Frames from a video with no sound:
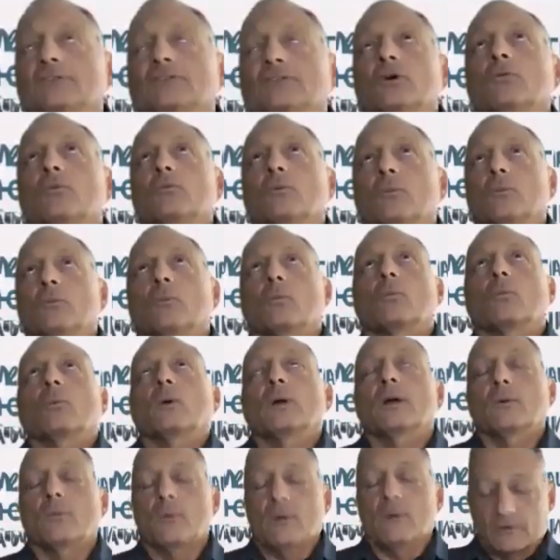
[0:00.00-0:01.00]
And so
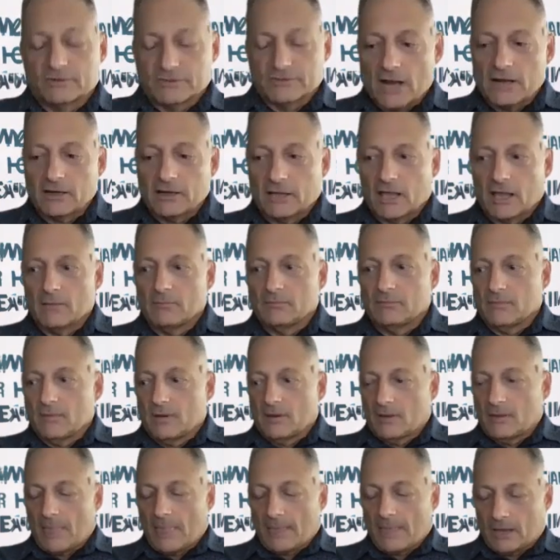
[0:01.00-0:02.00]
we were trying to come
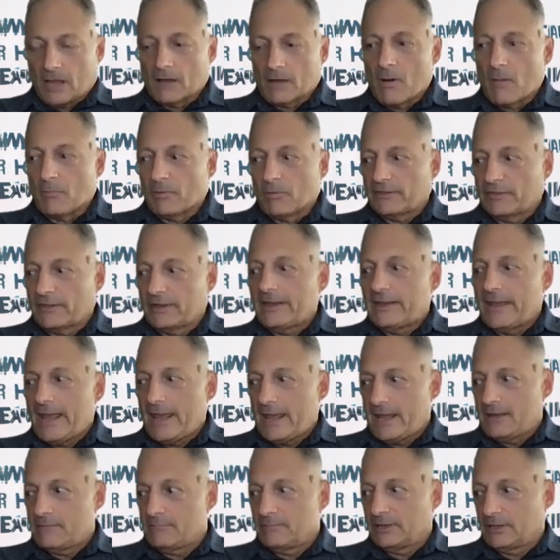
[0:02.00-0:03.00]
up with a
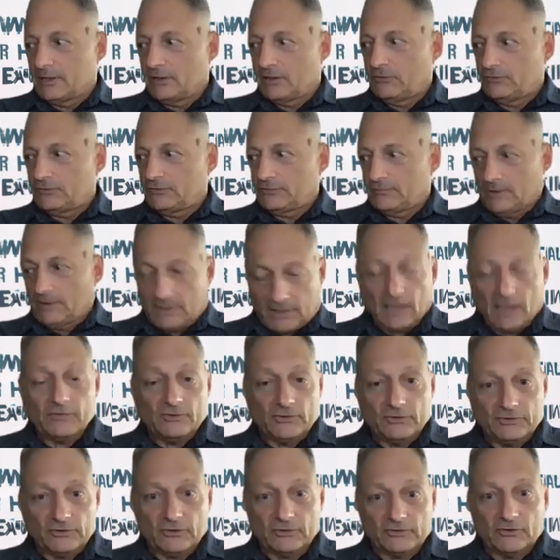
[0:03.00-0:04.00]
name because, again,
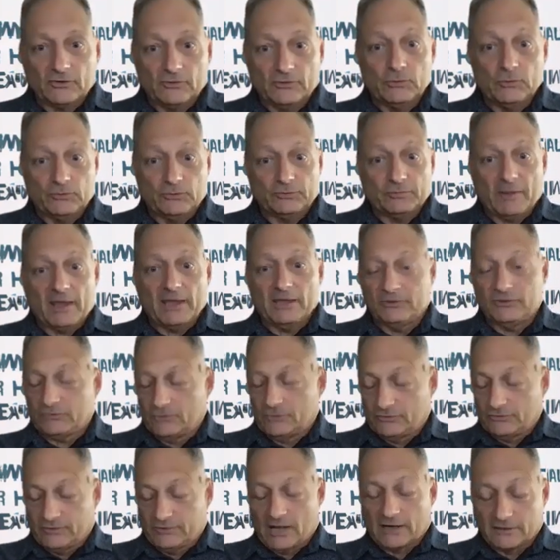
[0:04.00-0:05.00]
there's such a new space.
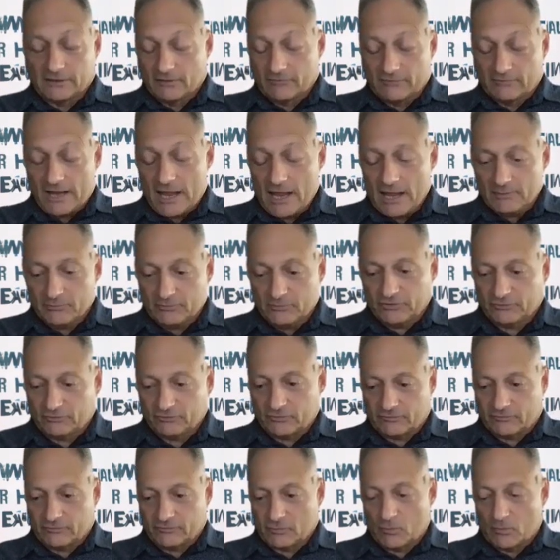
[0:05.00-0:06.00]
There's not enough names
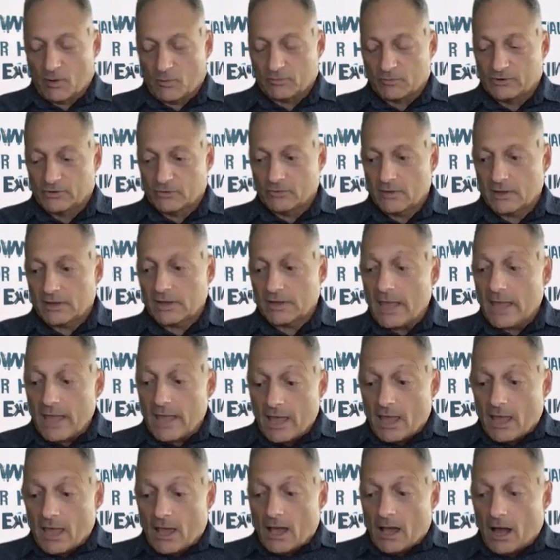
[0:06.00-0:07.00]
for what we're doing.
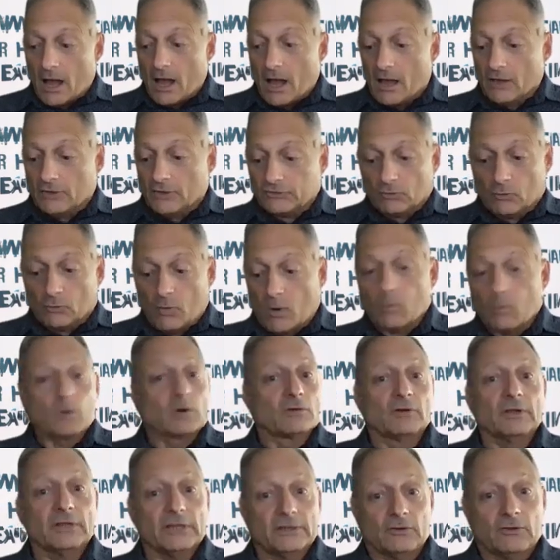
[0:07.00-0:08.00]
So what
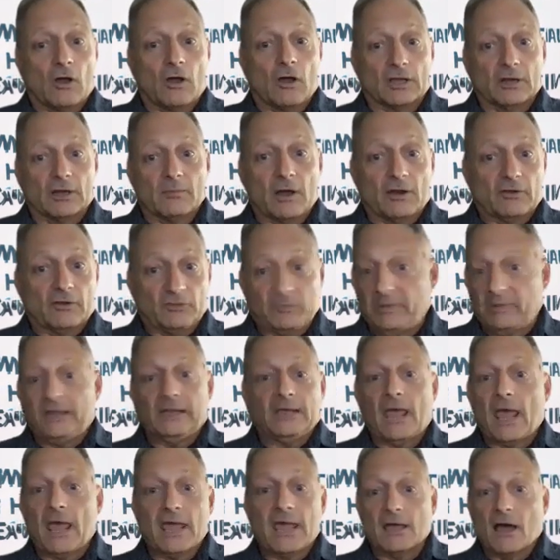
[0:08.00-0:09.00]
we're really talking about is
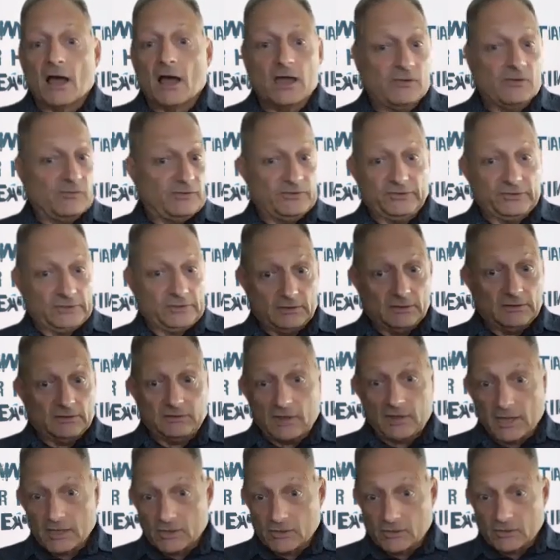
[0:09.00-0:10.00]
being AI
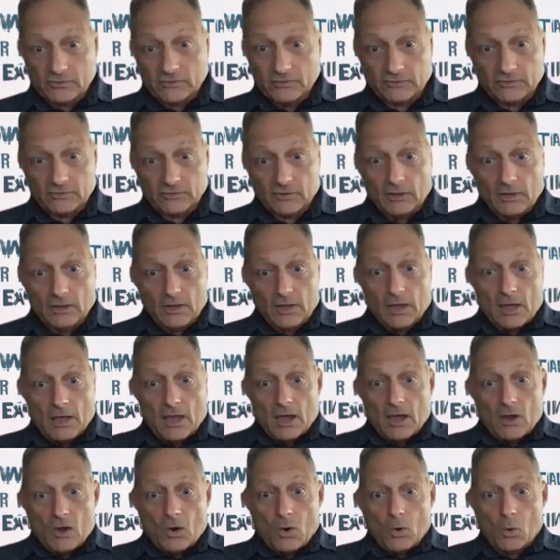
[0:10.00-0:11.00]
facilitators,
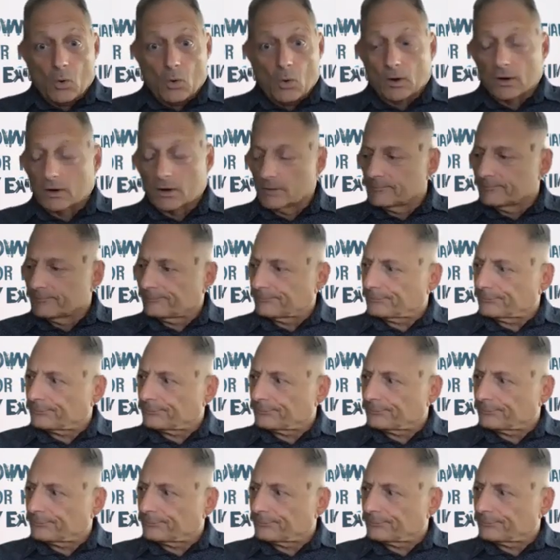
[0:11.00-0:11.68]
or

■ ■ ■ ■

Please retype the whole listing above exactly, without any of its images.

Frames from a video with no sound:
[0:00.00-0:01.00]
And so
[0:01.00-0:02.00]
we were trying to come
[0:02.00-0:03.00]
up with a
[0:03.00-0:04.00]
name because, again,
[0:04.00-0:05.00]
there's such a new space.
[0:05.00-0:06.00]
There's not enough names
[0:06.00-0:07.00]
for what we're doing.
[0:07.00-0:08.00]
So what
[0:08.00-0:09.00]
we're really talking about is
[0:09.00-0:10.00]
being AI
[0:10.00-0:11.00]
facilitators,
[0:11.00-0:11.68]
or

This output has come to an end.